Creato il 15 ottobre 2013 da Strettalafoglia @strettafoglia

Riuscirò a rimettere i piedi sulla terra?, si chiede Italo Calvino nell’introduzione che chiude il suo lavoro alle Fiabe italiane.

Nella duecentesima e ultima fiaba della raccolta, intitolata Salta nel mio sacco! e proveniente dalla Corsica, a un certo punto si legge:
«Francesco lo Zoppetto, stanco morto e disperato, non trovando più i fratelli aveva gridato, aveva pianto, e poi s’era addormentato sul ciglio della strada. La Fata di quel posto, dalla cima d’un albero, aveva visto e sentito tutto. Appena Francesco si fu addormentato, scese dall’albero, andò a cogliere certe erbe che sapeva lei, ne fece un impiastro, glielo mise sulla gamba zoppa, e la gamba da zoppa divenne sana. Poi ella prese l’aspetto d’una povera vecchina e si sedette su di una fascina aspettando che Francesco si svegliasse».
In nota Calvino puntualizza un dettaglio: «nella prima apparizione della Fata, il farla stare in cima a un albero è arbitrio mio».
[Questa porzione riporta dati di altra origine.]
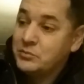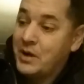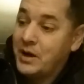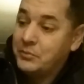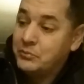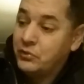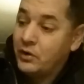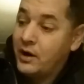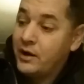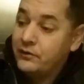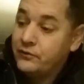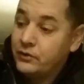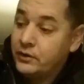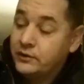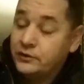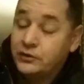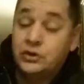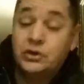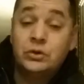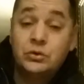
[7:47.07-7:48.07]
my
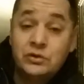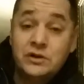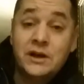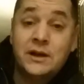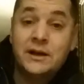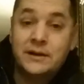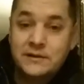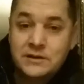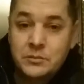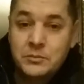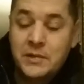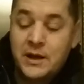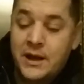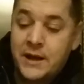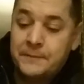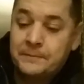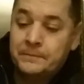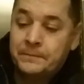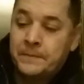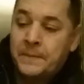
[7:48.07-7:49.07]
brethren, you did it to
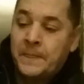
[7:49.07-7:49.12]
me.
Un anno prima, nel 1955, così scriveva in un saggio intitolato Il midollo del leone:
«Le cose che la letteratura può ricercare e insegnare sono poche ma insostituibili: il modo di guardare il prossimo e sé stessi, di porre in relazione fatti personali e fatti generali, di attribuire valore a piccole cose o a grandi, di considerare i propri limiti e vizi e gli altrui, di trovare la proporzioni della vita, e il posto dell’amore in essa, e la sua forza e il suo ritmo, e il posto della morte , il modo di pensarci o non pensarci; la letteratura può insegnare la durezza, la pietà, la tristezza, l’ironia, l’umorismo e tante altre di queste cose necessarie e difficili.
Il resto lo si vada a imparare altrove, dalla scienza, dalla storia, dalla vita, come tutti noi dobbiamo continuamente andare ad impararlo».

Salire e scendere dall’albero, guardare le cose da una prospettiva più ampia e poi scendere e modificarle, dal basso. Perché a restare in alto non si è utili a nessuno, proprio a nessuno.